Problem Description:
The data given is a representative sample of data from a typical job shop. The job shop has 10 primary resources – A through J, which are utilized to process customer orders. The firm specializes in customized orders, each of which may require a unique way of processing through the shop floor.
Once the orders are accepted, the raw material needed for processing the order is obtained. A customer order may require up to 3 different kinds of raw materials, from a set of eight different categories of raw materials (S1 to S8). These are listed in columns D, E and F.
Customer orders also vary in volume. The order size for each order is mentioned in column G.
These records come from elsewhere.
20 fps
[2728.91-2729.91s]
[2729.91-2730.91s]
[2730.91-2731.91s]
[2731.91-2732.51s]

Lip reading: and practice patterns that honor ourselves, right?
The orders then move through the different resources as per their requirement. This data can be found in the columns H to AE. A setup time and run time are associated with each job-resource combination, and can be found in these columns after every resource ID.
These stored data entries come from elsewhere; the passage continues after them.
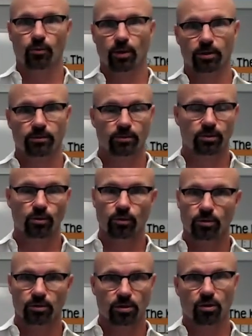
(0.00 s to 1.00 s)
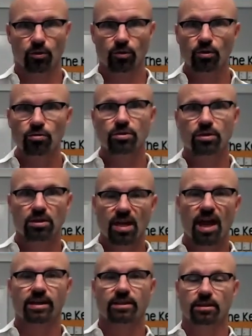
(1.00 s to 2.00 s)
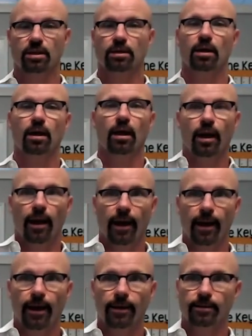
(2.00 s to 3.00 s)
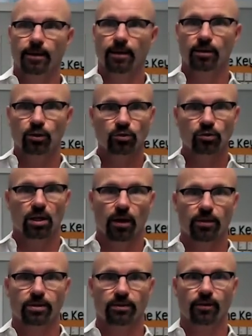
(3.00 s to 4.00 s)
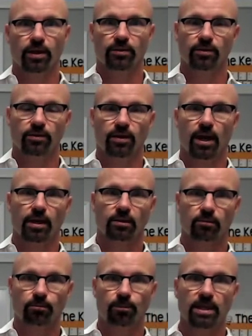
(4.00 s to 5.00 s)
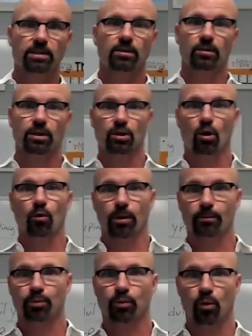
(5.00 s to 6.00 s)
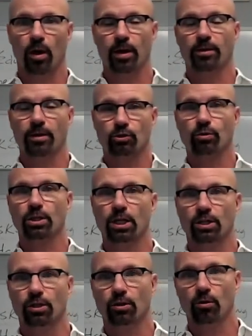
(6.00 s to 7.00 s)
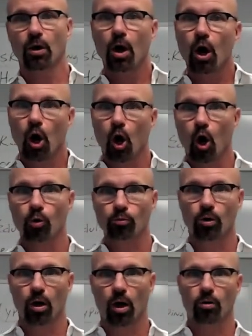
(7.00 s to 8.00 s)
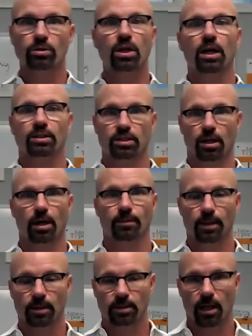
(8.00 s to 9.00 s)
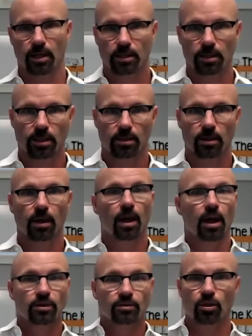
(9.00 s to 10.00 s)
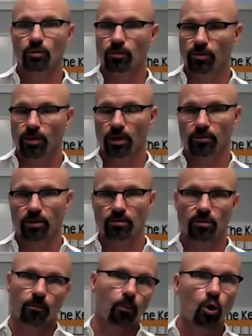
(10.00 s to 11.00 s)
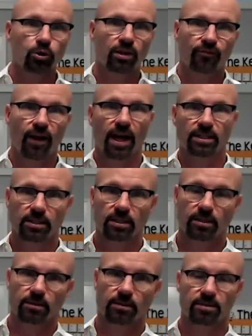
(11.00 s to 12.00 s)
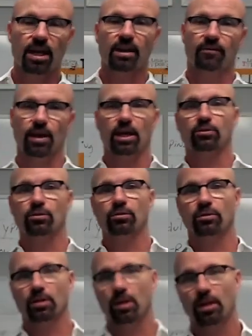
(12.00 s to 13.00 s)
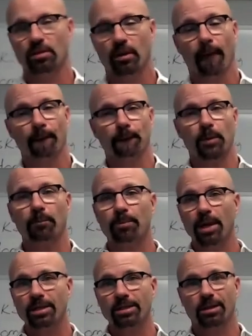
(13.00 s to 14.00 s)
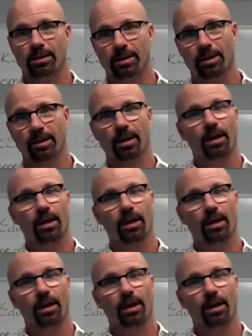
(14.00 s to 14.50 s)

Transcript: when students are so used to texting and using other devices that basically don't employ the traditional home row touch typing technique. So there's a multifaceted set of answers to this, but basically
For example, for job J000001, the first resource used is resource G, with a setup time of 35 minutes and a runtime of 1 minute per unit. As the order size is 200, the time that this job spends at G is 35 + 200 x 1 = 235 minutes
Columns AF and AG contain the output metrics, i.e, delivery delay and customer quality ratings.
The second excel sheet contains the weekly capacities for each resource in the system.
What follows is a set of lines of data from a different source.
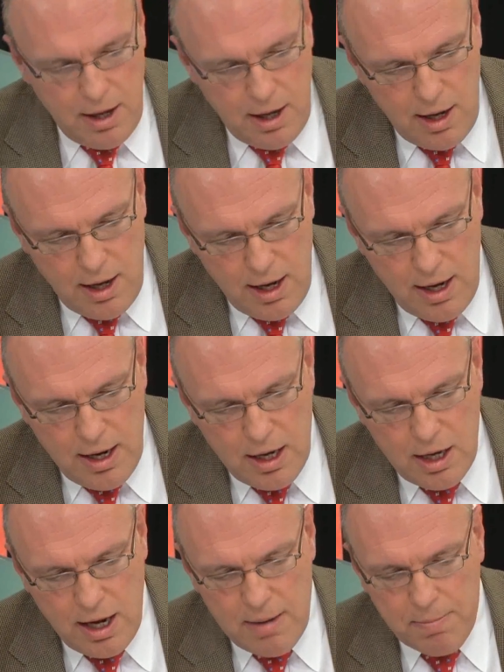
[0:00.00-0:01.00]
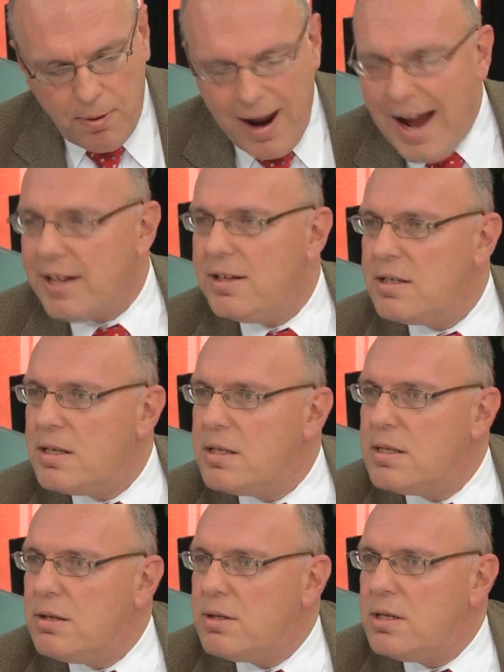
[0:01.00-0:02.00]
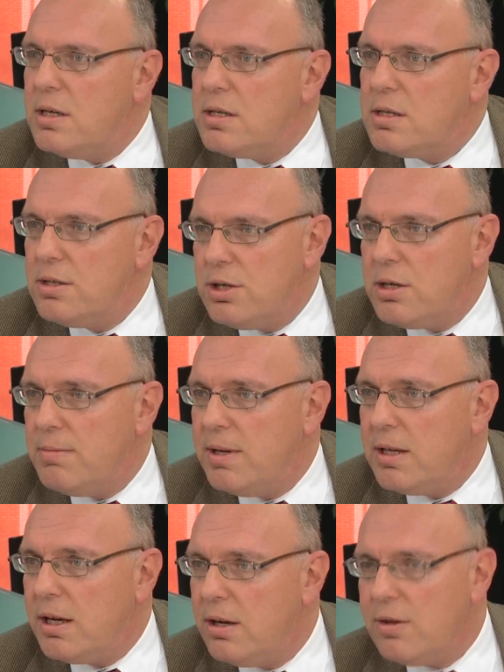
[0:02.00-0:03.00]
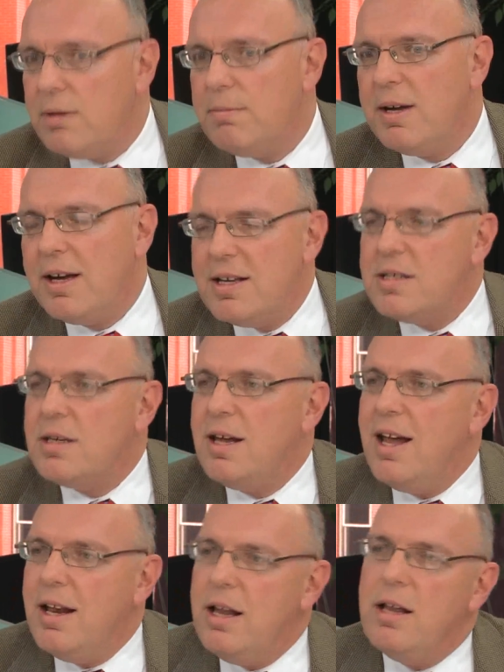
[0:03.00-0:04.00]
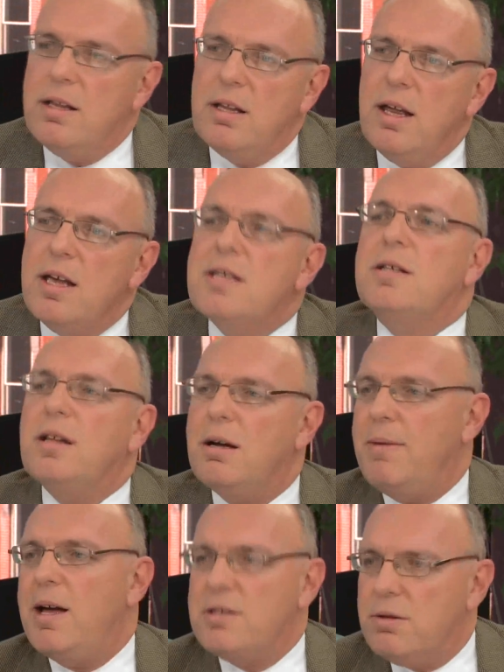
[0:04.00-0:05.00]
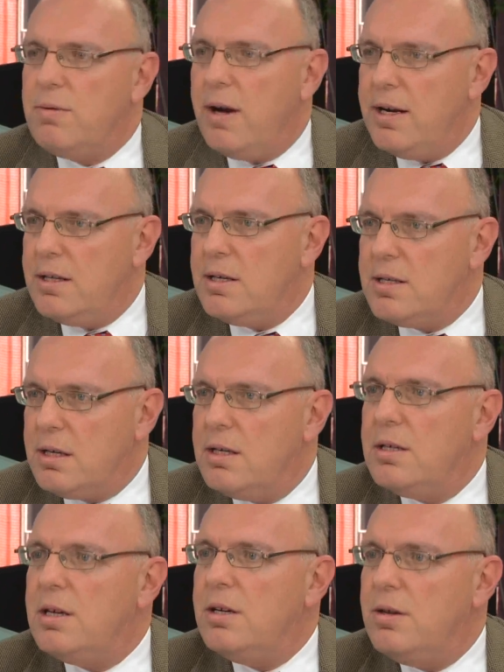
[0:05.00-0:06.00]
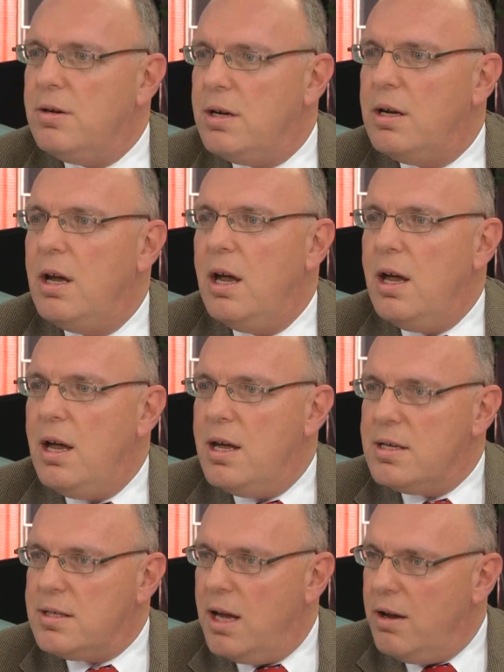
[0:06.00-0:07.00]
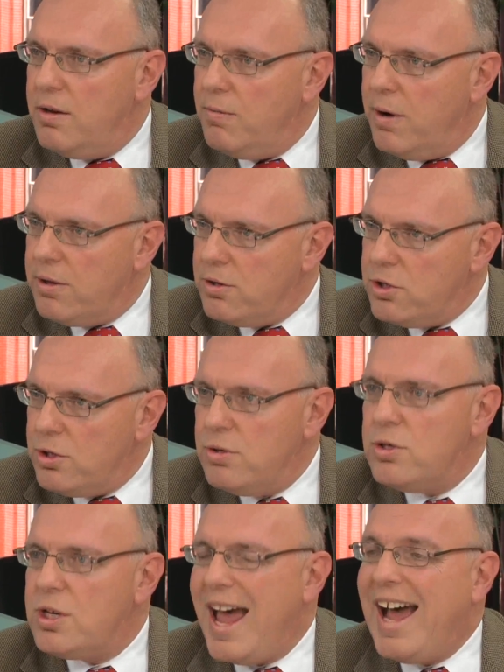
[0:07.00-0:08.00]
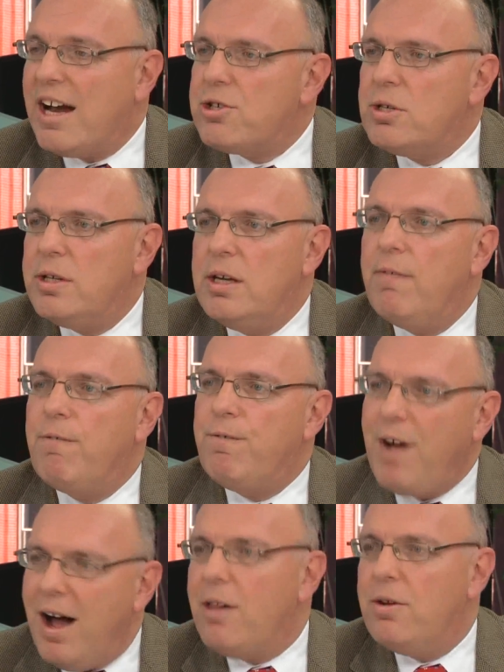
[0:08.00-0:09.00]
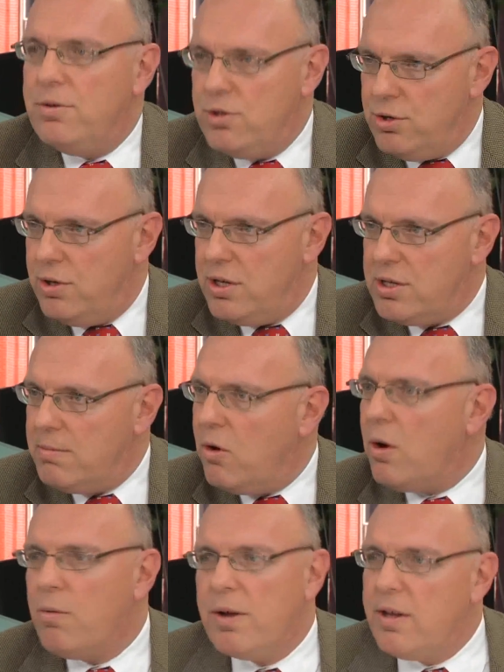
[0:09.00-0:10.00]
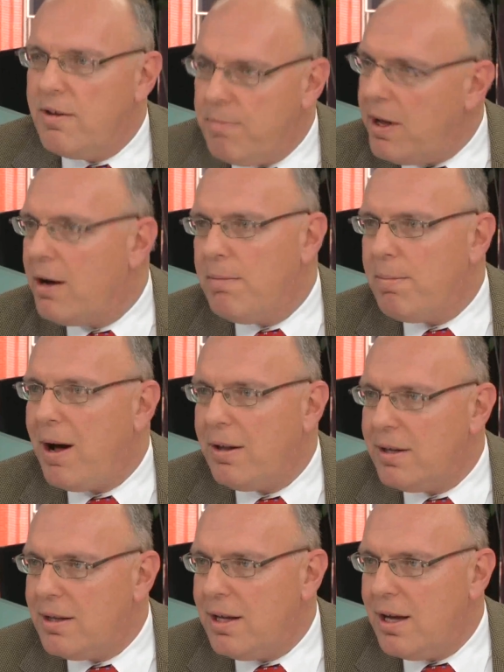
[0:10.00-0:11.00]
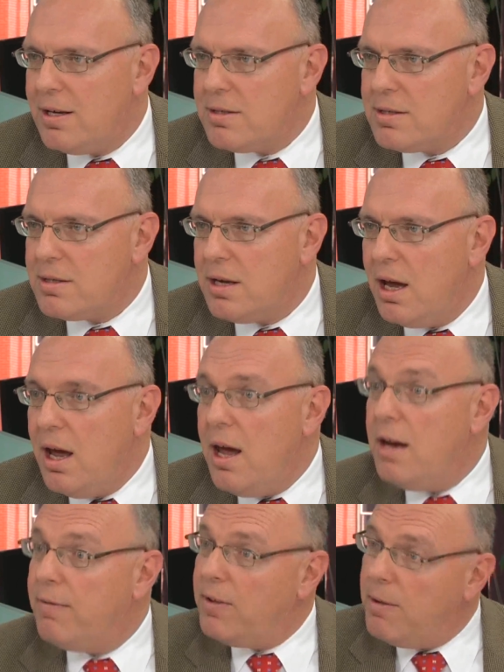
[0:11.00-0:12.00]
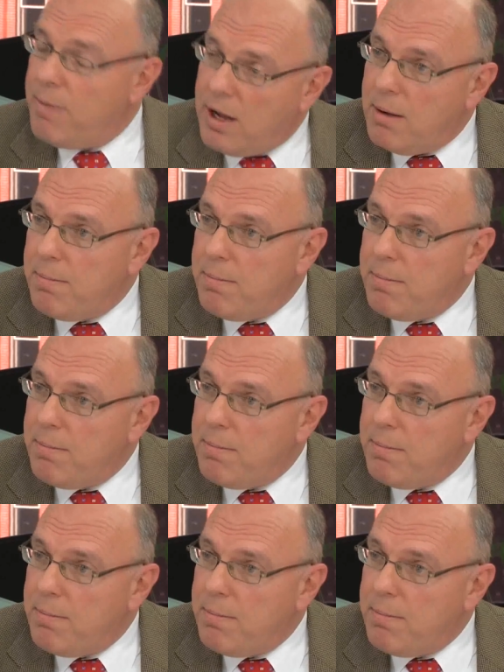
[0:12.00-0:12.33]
in practice it's still seen as legitimate to kill them because Islam has the right to continue to say whether Jews actually follow Judaism or whether they've become polytheists. And if they become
Using Python, analyze the following
A) Weekly resource utilization
B) Any patterns between stock usage and delivery delay? Top decile or top quartile?
C) Any patterns between stock usage and customer rating? Bottom decile or bottom quartile?
D) Any patterns between resource utilization and the delivery delays? Top quartile
E) Any patterns between resource utilization and customer rating? Bottom quartile
F) Any patterns between stock usage and resource usage?
G) ABC analysis on stock usage? Weekly stock usage different than overall stock usage?